▸ Problem to solve
Each entry that follows is to be retyped exactly. Pictures do not belong in the copy.

▸ Material shown

_ _ _ _ _

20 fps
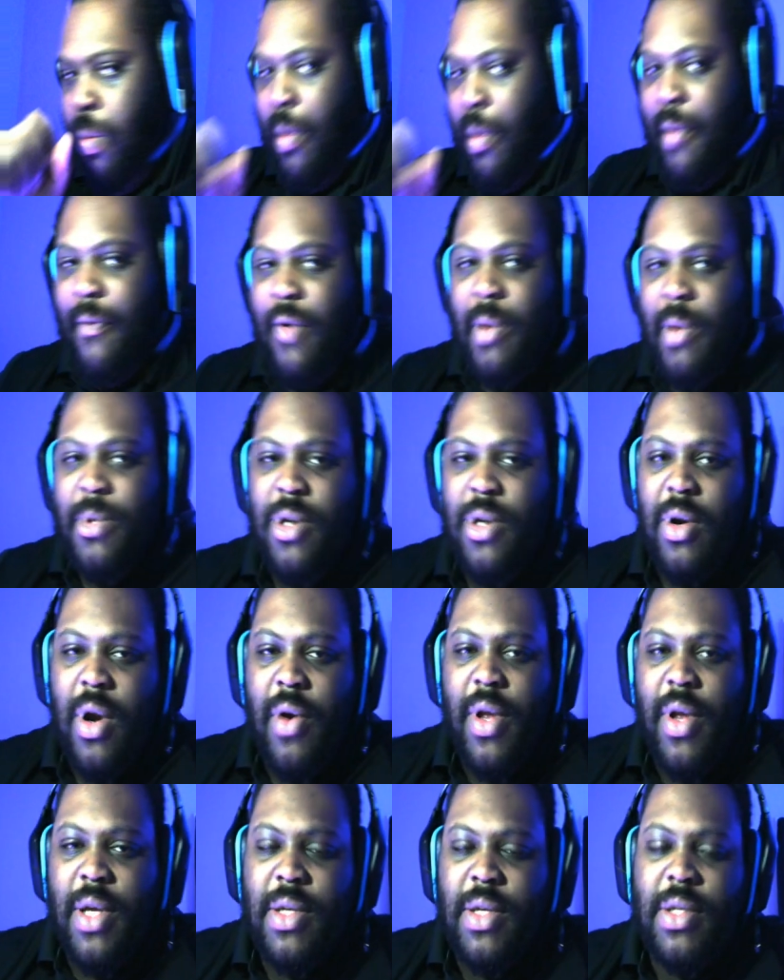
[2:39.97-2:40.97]
from
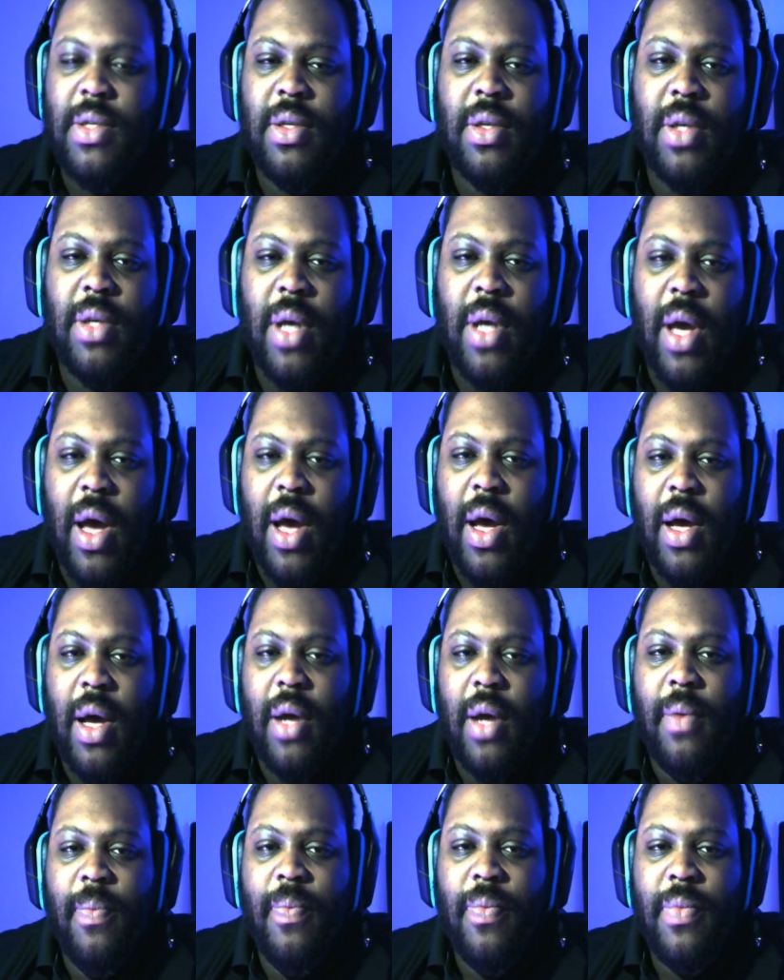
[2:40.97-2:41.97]
Taronis
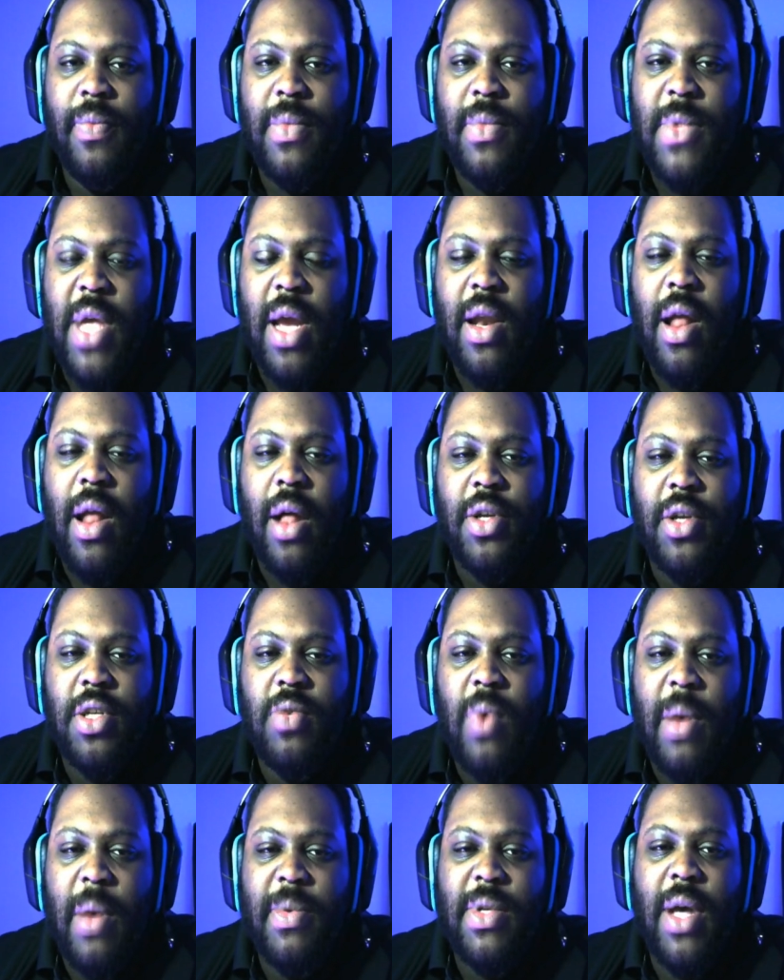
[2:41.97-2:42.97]
uh, Technologies
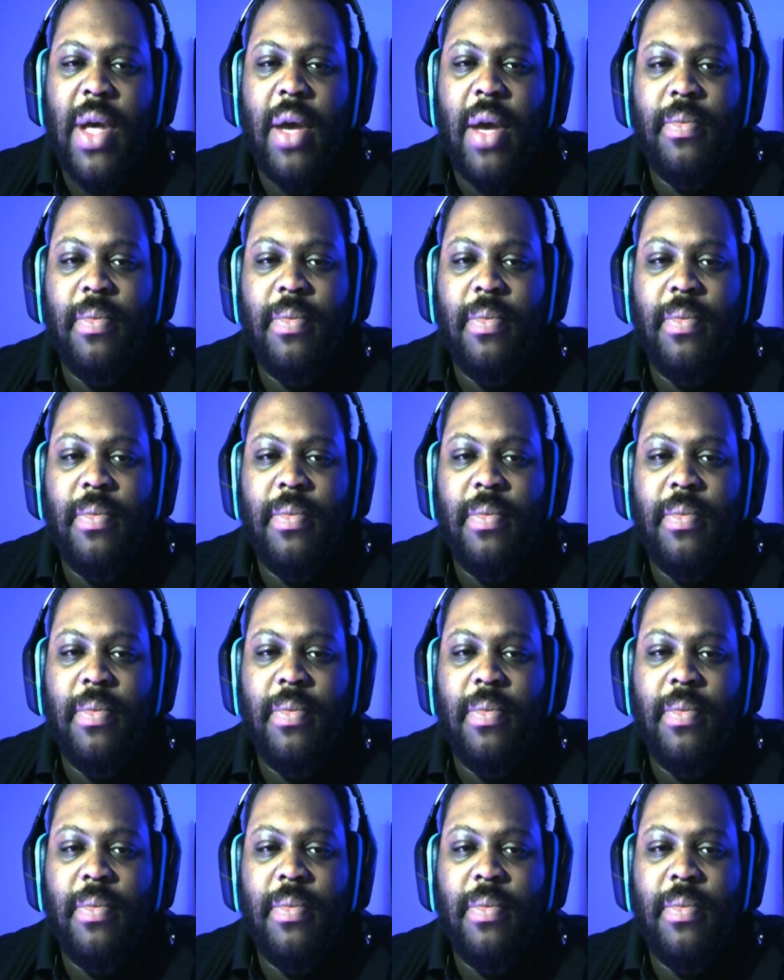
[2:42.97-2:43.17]
website.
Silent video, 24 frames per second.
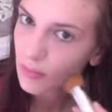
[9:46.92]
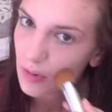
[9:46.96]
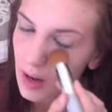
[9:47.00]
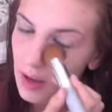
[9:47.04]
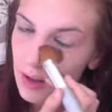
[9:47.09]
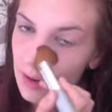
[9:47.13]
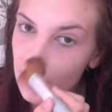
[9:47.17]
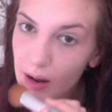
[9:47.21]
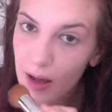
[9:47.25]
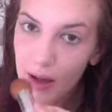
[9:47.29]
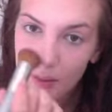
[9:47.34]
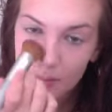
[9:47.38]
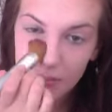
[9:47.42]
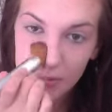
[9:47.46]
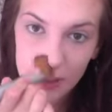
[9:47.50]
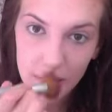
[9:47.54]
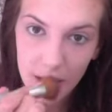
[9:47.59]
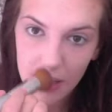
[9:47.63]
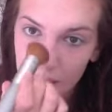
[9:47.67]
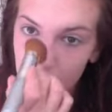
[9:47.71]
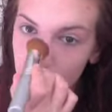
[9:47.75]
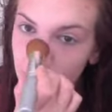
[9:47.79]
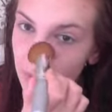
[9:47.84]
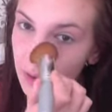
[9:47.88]
And now I'm just
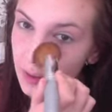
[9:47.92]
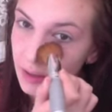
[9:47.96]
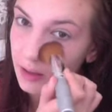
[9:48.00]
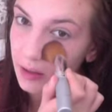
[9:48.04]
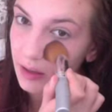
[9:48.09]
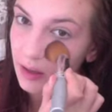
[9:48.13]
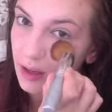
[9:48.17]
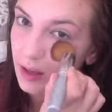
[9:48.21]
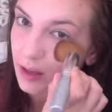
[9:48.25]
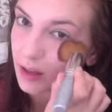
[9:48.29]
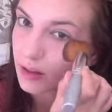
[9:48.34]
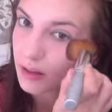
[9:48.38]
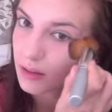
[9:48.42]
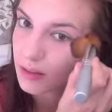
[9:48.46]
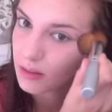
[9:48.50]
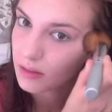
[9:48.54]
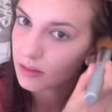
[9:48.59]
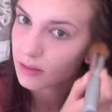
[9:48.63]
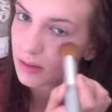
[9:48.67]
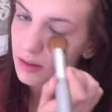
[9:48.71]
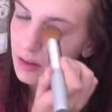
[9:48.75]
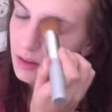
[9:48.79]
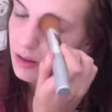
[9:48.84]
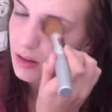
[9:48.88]
kind of blending
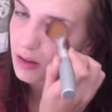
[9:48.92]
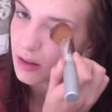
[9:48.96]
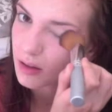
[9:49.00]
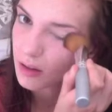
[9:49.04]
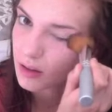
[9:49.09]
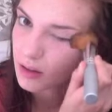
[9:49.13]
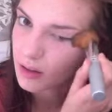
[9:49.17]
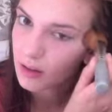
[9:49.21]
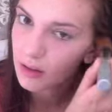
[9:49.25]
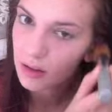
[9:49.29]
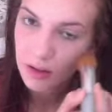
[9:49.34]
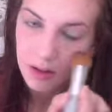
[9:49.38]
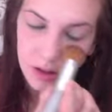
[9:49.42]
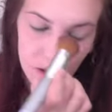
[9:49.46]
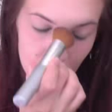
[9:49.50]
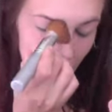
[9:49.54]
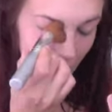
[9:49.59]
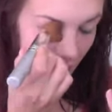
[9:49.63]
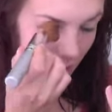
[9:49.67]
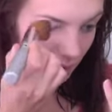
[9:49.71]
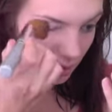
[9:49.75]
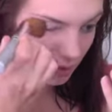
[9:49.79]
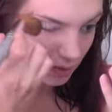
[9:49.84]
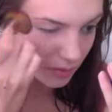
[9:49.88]

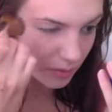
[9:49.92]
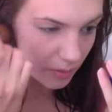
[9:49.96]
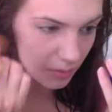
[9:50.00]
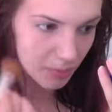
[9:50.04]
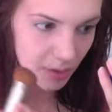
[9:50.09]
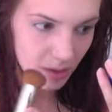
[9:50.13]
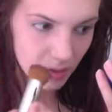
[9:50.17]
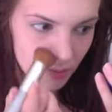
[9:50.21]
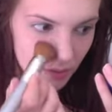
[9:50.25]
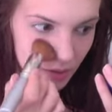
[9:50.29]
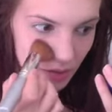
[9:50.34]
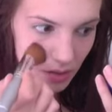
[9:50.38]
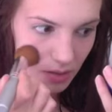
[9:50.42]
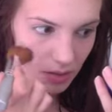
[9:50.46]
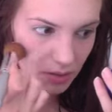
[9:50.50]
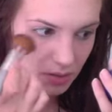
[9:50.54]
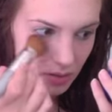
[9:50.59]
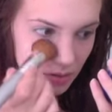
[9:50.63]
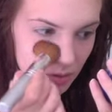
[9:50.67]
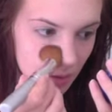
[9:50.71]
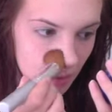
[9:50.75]
all over my face.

_ _ _ _ _

▸ Expected answer
20 fps
[2:39.97-2:40.97]
from
[2:40.97-2:41.97]
Taronis
[2:41.97-2:42.97]
uh, Technologies
[2:42.97-2:43.17]
website.
Silent video, 24 frames per second.
[9:46.92]
[9:46.96]
[9:47.00]
[9:47.04]
[9:47.09]
[9:47.13]
[9:47.17]
[9:47.21]
[9:47.25]
[9:47.29]
[9:47.34]
[9:47.38]
[9:47.42]
[9:47.46]
[9:47.50]
[9:47.54]
[9:47.59]
[9:47.63]
[9:47.67]
[9:47.71]
[9:47.75]
[9:47.79]
[9:47.84]
[9:47.88]
And now I'm just
[9:47.92]
[9:47.96]
[9:48.00]
[9:48.04]
[9:48.09]
[9:48.13]
[9:48.17]
[9:48.21]
[9:48.25]
[9:48.29]
[9:48.34]
[9:48.38]
[9:48.42]
[9:48.46]
[9:48.50]
[9:48.54]
[9:48.59]
[9:48.63]
[9:48.67]
[9:48.71]
[9:48.75]
[9:48.79]
[9:48.84]
[9:48.88]
kind of blending
[9:48.92]
[9:48.96]
[9:49.00]
[9:49.04]
[9:49.09]
[9:49.13]
[9:49.17]
[9:49.21]
[9:49.25]
[9:49.29]
[9:49.34]
[9:49.38]
[9:49.42]
[9:49.46]
[9:49.50]
[9:49.54]
[9:49.59]
[9:49.63]
[9:49.67]
[9:49.71]
[9:49.75]
[9:49.79]
[9:49.84]
[9:49.88]

[9:49.92]
[9:49.96]
[9:50.00]
[9:50.04]
[9:50.09]
[9:50.13]
[9:50.17]
[9:50.21]
[9:50.25]
[9:50.29]
[9:50.34]
[9:50.38]
[9:50.42]
[9:50.46]
[9:50.50]
[9:50.54]
[9:50.59]
[9:50.63]
[9:50.67]
[9:50.71]
[9:50.75]
all over my face.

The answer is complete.